ALLA ROMA NON RIESCE IL MIRACOLO

Ottavo di finale di ritorno al Santiago Bernabeu vede in scena il Real Madrid forte del doppio vantaggio ottenuto all’andata e la Roma in cerca di un miracolo per sognare un passaggio del turno compromesso all’Olimpico e difficile da ribaltare.
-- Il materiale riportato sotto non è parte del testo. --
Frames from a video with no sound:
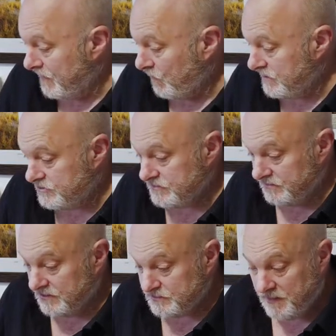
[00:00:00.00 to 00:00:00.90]
which
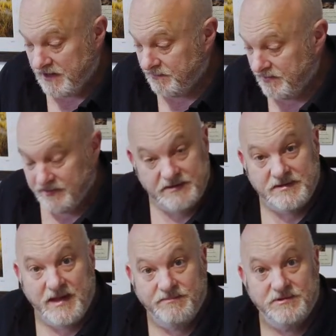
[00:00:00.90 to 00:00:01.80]
this paper is
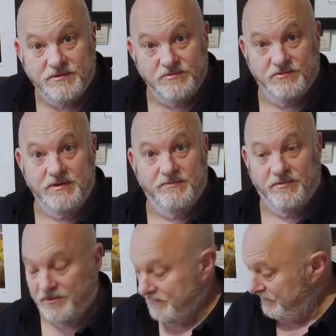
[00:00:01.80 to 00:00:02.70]
an absolute dream
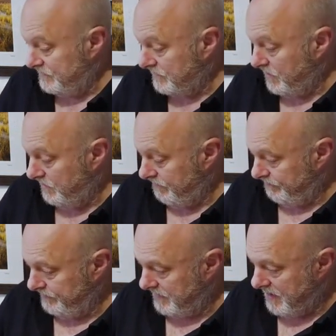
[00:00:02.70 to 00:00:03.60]
for. So
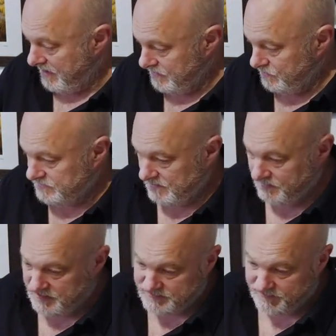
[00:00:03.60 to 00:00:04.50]
I use it
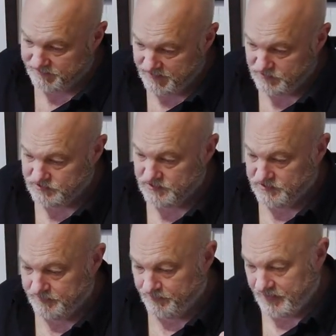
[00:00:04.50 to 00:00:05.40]
because it feels
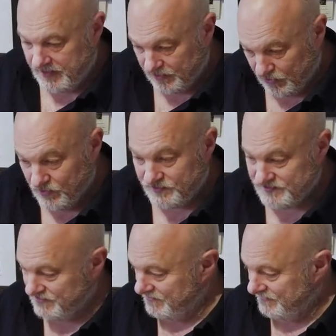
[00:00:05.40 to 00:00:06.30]
good, it
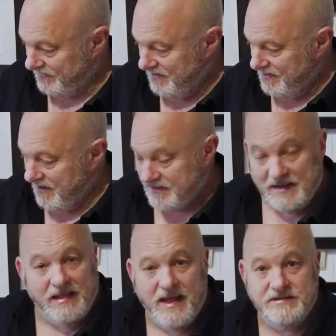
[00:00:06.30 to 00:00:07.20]
looks good, and
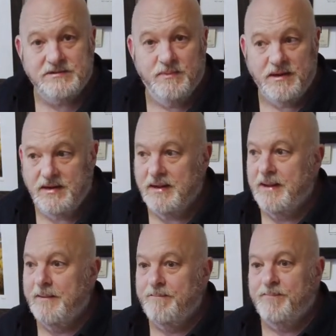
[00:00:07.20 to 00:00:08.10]
it lets me
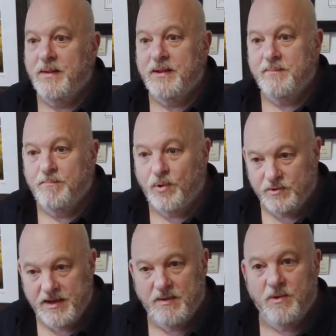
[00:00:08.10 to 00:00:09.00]

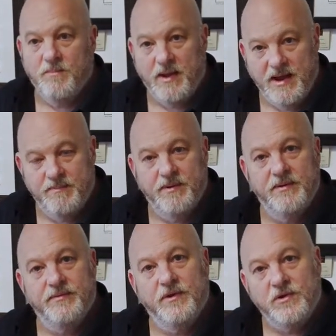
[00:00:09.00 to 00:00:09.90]
put down on
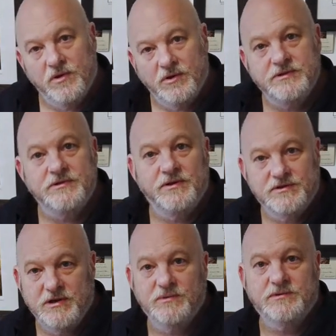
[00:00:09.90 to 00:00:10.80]
paper the colors and the
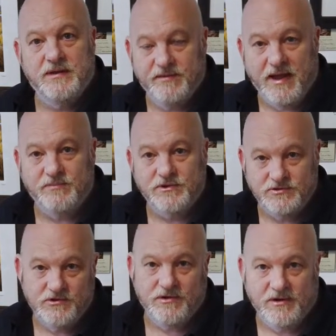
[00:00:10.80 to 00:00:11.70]
tones that I've
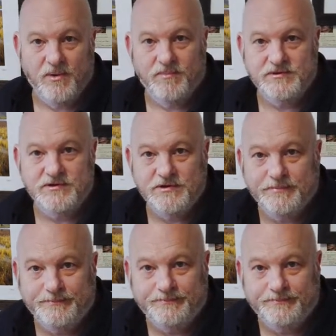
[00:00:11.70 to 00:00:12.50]
captured during composition.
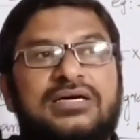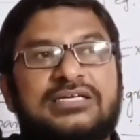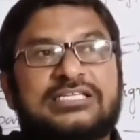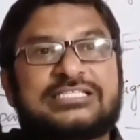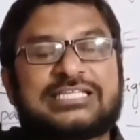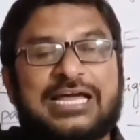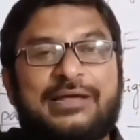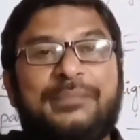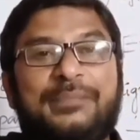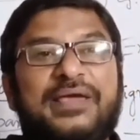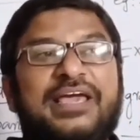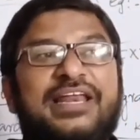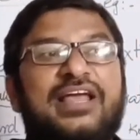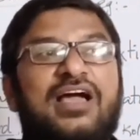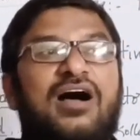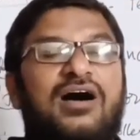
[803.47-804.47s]

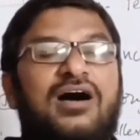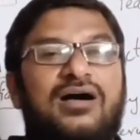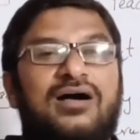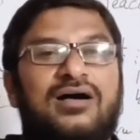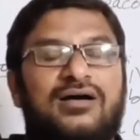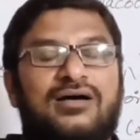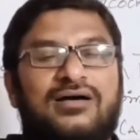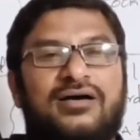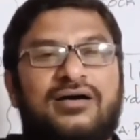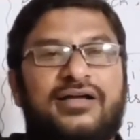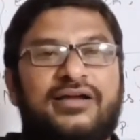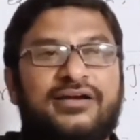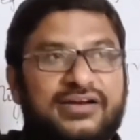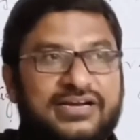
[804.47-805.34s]
Siberia in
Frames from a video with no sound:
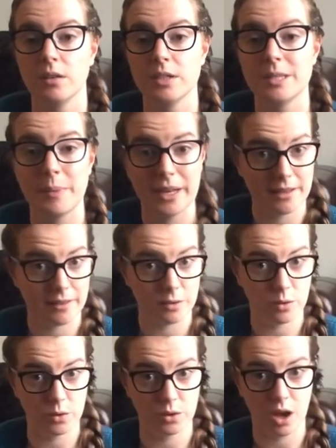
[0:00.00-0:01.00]
spinning
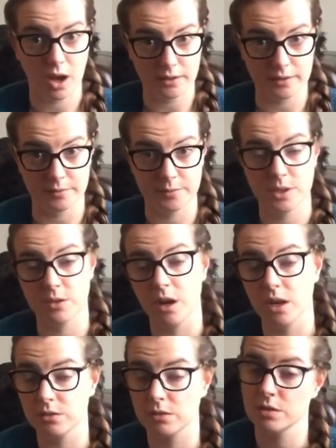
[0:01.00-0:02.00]
their own cotton. So
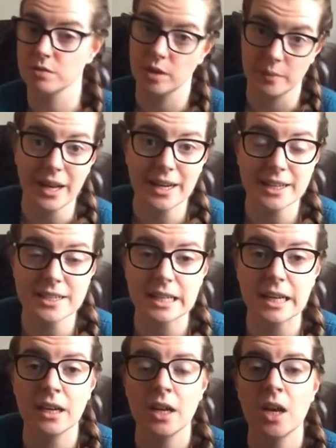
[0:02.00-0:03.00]
cotton grows really well in
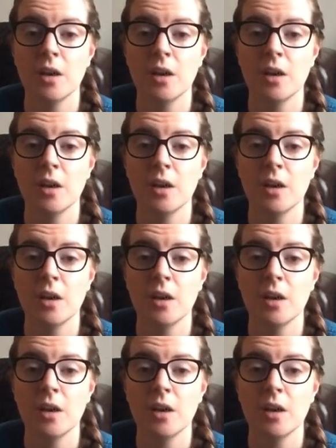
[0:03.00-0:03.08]
India,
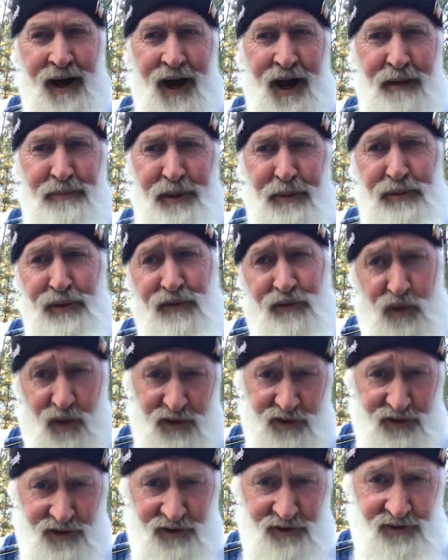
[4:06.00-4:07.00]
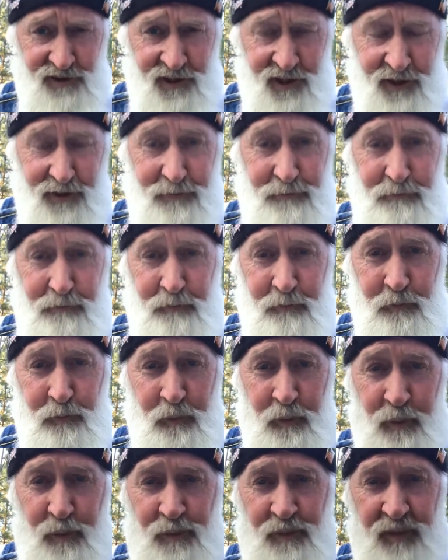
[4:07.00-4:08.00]
Hi people of Washington State.
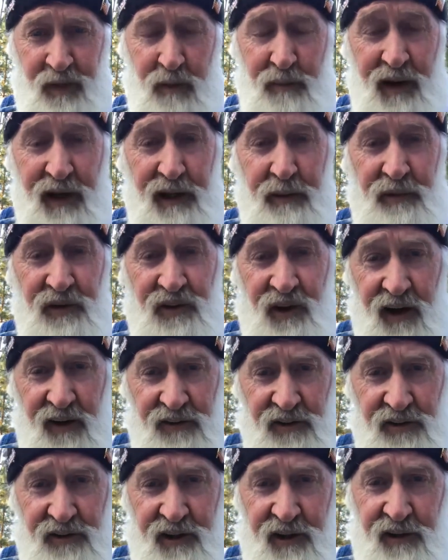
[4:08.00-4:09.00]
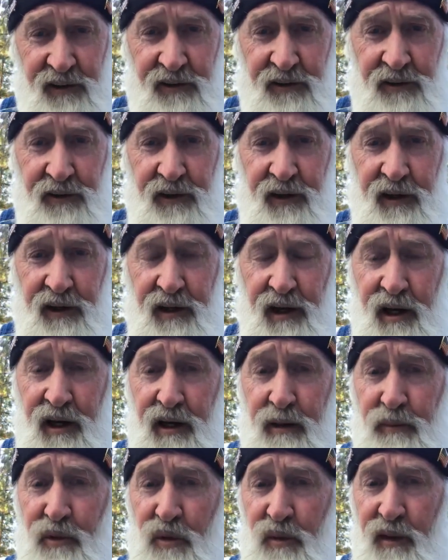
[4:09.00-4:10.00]
My name is Isaac Taylor and I
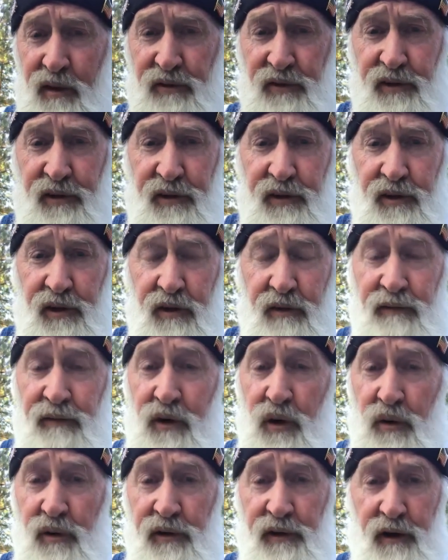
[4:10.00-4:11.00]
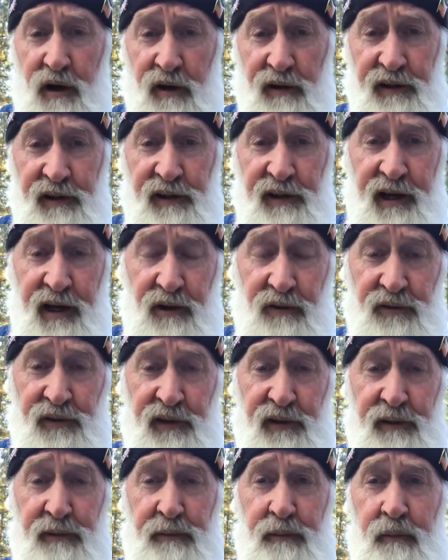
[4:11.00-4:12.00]
am a resident of Okanagan
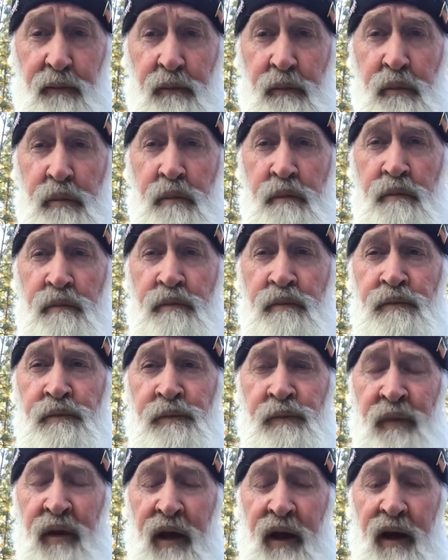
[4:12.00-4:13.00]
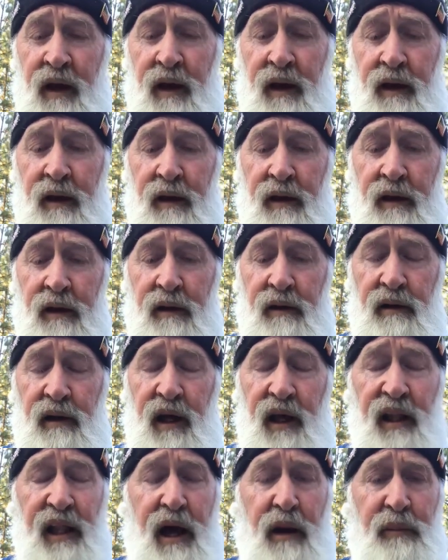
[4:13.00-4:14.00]
County.
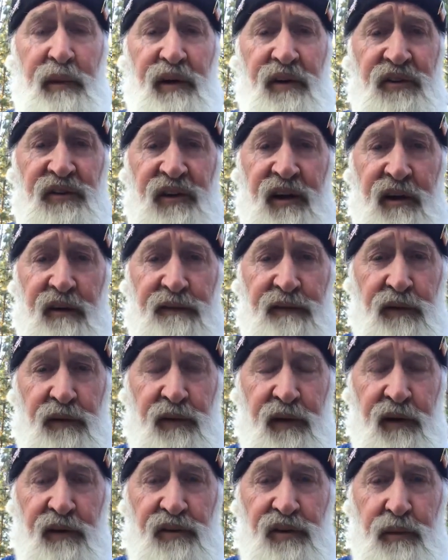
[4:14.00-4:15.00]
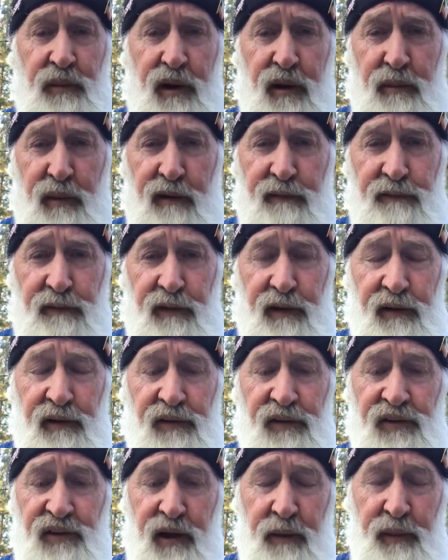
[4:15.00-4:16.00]
Allow me to say a few things about my friend
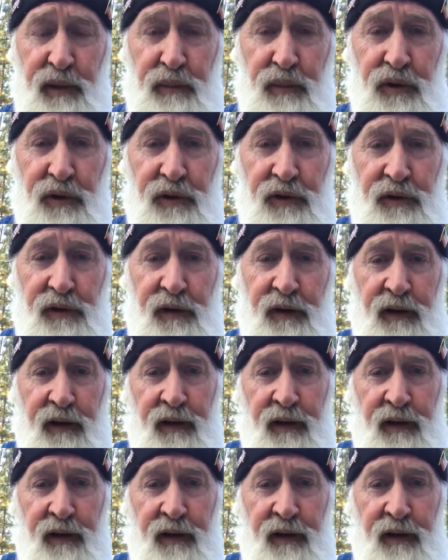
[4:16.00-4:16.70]
Semi Bird.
Spalletti vara una Roma  super offensiva con in attacco il trio El Shaarawy, Perotti e Salah dietro Dzeko con Pjanic e Keita centrali di centrocampo e in difesa da destra verso sinistra Florenzi, Manolas, Zukanovic e Digne e Szczesny tra i pali. Zidane risponde con Naves in porta, Danilo, Pepe, Ramos e Marcelo in difesa, Casemiro, Kroos, Modric a centrocampo e in attacco James Rodriguez, Cristiano Ronaldo e Bale. Il miracolo per la Roma alla fine non si concretizza anche giocando una buona gara. Il Real è stato più cinico dei giallorossi ma solo nel secondo tempo chiude il match e toglie ogni speranza a Spalletti e ai suoi, ed ai tanti tifosi che hanno seguito e incoraggiato la squadra anche a qualificazione ormai persa. In questa doppia sfida la Roma non ha concretizzato quanto creato e forse deve recriminare per questo, perché per andare avanti in Europa il gioco che si sviluppa va finalizzato al meglio. La partita ha visto tante azioni e tante occasioni da entrambe le parti sia ne primo che nel secondo tempo. Il Real parte bene arrivando alla conclusione più volte ma le occasioni più nitide sono capitate nei piedi dei giallorossi con Dzeko al 14′ che, smarcato davanti alla porta madridista, di sinistro  spedisce fuori. Al 28′ e al 42′ a sprecare le occasioni è Salah. Nella ripresa dopo 5 minuti è  Szczesny ha salvare il risultato  ma,sul ribaltamento di fronte, Salah spreca ancora una nitida occasione. Al 12′ la Roma non concretizza tre occasioni in momento di forcing, prima con Florenzi al termine di una bellissima azione personale e poi con Keita e Manolas sugli sviluppi di due calci d’angolo. Al 19′ arriva il vantaggio del Real con Ronaldo che insacca su cross del neo entrato Lucas Vasquez. Al 23′ il gol di James Rodriguez chiede partita e qualificazione. La Roma prende il colpo ma cerca ancora di giocare; al 28′ del secondo tempo entra Totti e il Bernabeu gli riserva una standing ovation emozionante, con parte dei giocatori del Real che ci tengono a salutare il capitano. La partita termina con i giallorossi che chiudono a reti bianche la doppia sfida. Real ai quarti e Roma che dovrà concentrarsi già da subito sulla delicata sfida di domenica con l’Udinese.